TASK TO COMPLETE: Your copy should hold only the lines from the one with "[0:02.70-0:03.60]" to the one with "[7:58.08-8:00.28]", both included, each exactly as it stands below, with no pictures.

*** DATA SUPPLIED Section Begins ***

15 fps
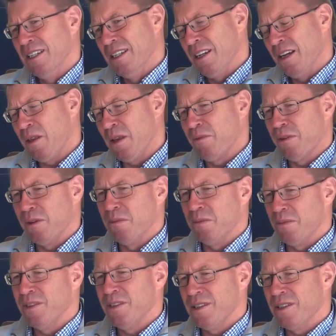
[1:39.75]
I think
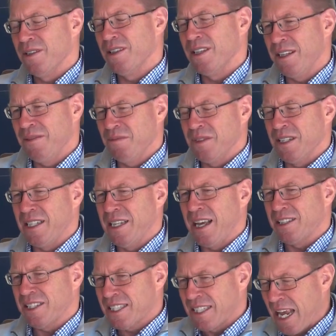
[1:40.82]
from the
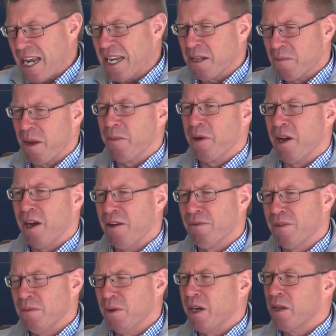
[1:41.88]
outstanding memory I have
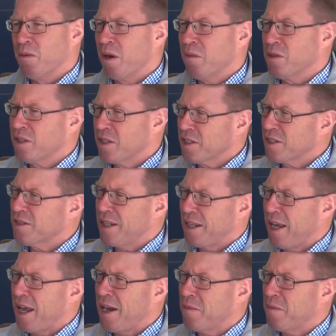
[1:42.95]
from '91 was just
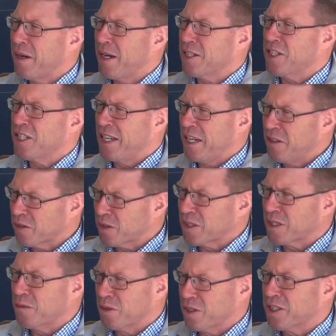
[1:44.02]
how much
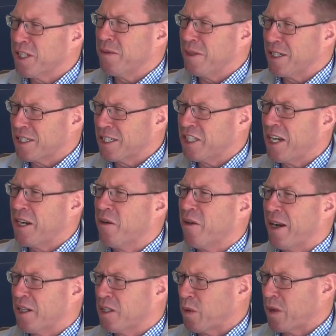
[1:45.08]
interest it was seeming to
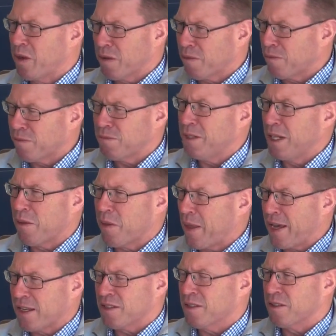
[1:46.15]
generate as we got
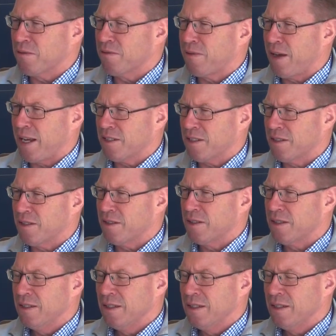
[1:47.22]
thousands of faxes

*** DATA SUPPLIED Section Ends ***
*** DATA SUPPLIED Section Begins ***

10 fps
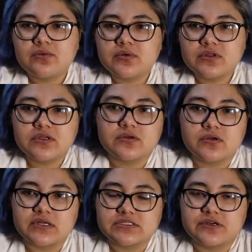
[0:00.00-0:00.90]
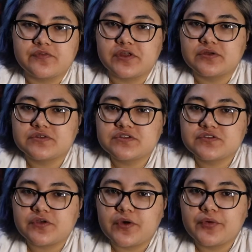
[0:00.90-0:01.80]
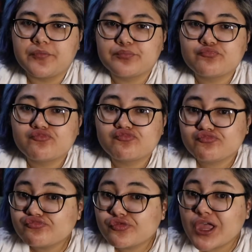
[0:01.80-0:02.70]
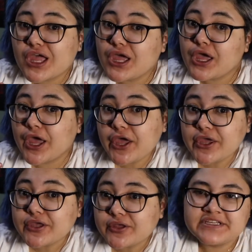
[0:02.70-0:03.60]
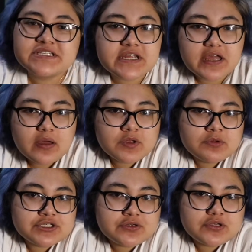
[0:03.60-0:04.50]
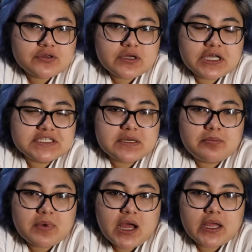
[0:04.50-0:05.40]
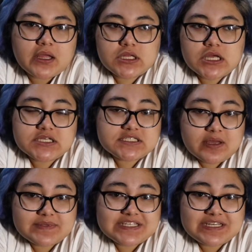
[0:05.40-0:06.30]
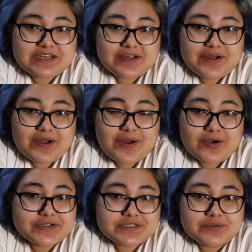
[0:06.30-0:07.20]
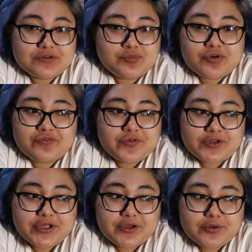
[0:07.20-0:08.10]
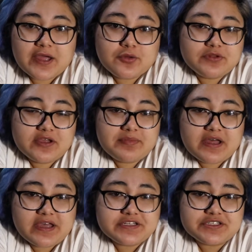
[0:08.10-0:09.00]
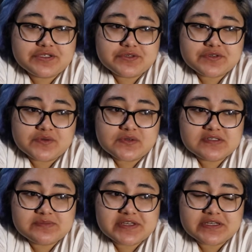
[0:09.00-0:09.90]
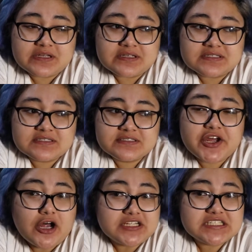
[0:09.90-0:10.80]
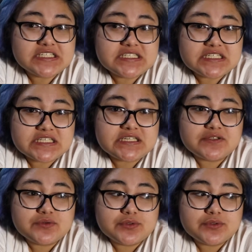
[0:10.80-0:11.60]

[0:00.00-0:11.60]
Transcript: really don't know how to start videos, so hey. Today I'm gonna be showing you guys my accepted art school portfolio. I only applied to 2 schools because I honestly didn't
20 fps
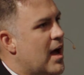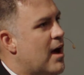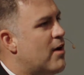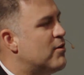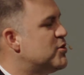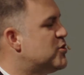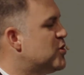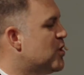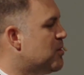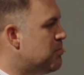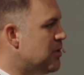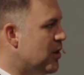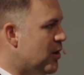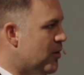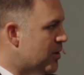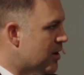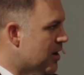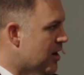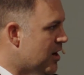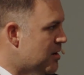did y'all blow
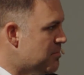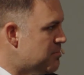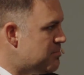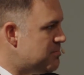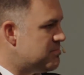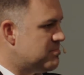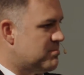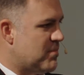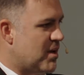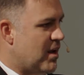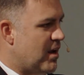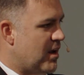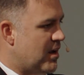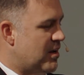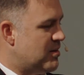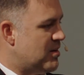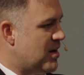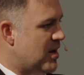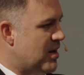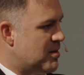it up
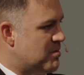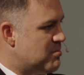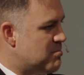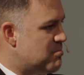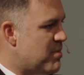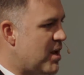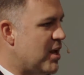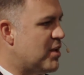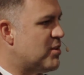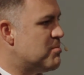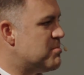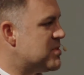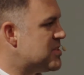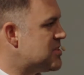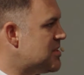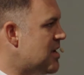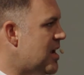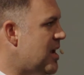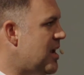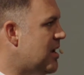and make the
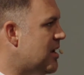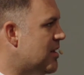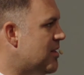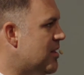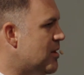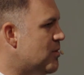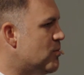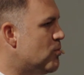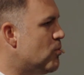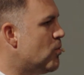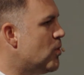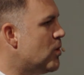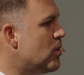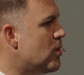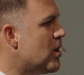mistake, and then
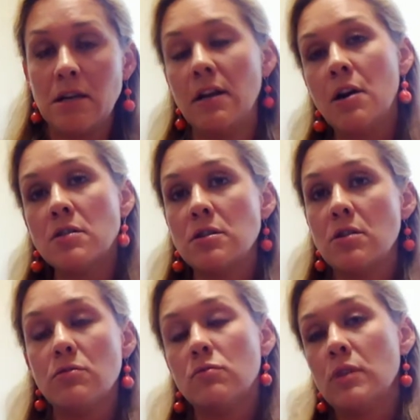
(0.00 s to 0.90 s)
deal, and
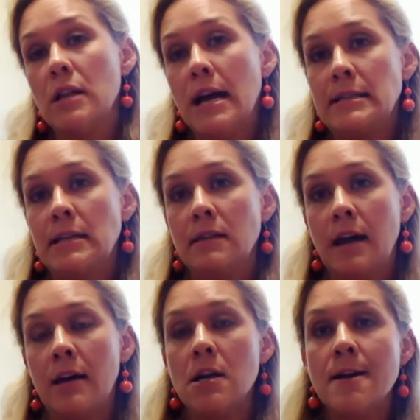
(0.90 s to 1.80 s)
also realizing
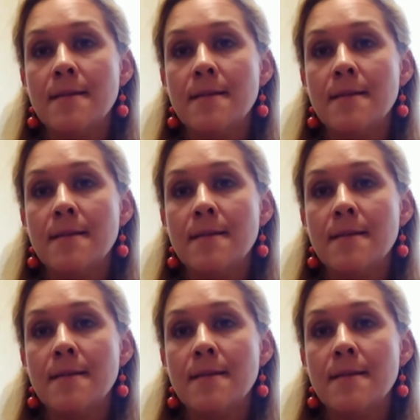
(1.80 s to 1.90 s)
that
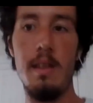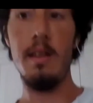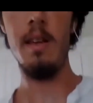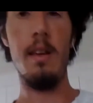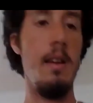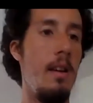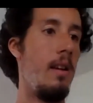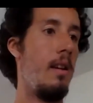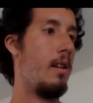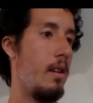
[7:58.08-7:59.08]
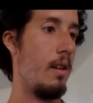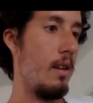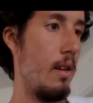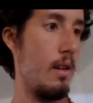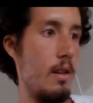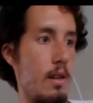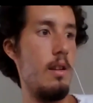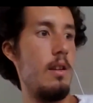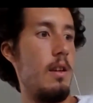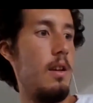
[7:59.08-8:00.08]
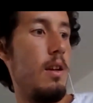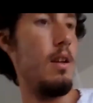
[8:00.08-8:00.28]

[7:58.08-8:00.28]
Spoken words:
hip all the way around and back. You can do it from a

*** DATA SUPPLIED Section Ends ***

TASK RESPONSE:
[0:02.70-0:03.60]
[0:03.60-0:04.50]
[0:04.50-0:05.40]
[0:05.40-0:06.30]
[0:06.30-0:07.20]
[0:07.20-0:08.10]
[0:08.10-0:09.00]
[0:09.00-0:09.90]
[0:09.90-0:10.80]
[0:10.80-0:11.60]

[0:00.00-0:11.60]
Transcript: really don't know how to start videos, so hey. Today I'm gonna be showing you guys my accepted art school portfolio. I only applied to 2 schools because I honestly didn't
20 fps
did y'all blow
it up
and make the
mistake, and then
(0.00 s to 0.90 s)
deal, and
(0.90 s to 1.80 s)
also realizing
(1.80 s to 1.90 s)
that
[7:58.08-7:59.08]
[7:59.08-8:00.08]
[8:00.08-8:00.28]

[7:58.08-8:00.28]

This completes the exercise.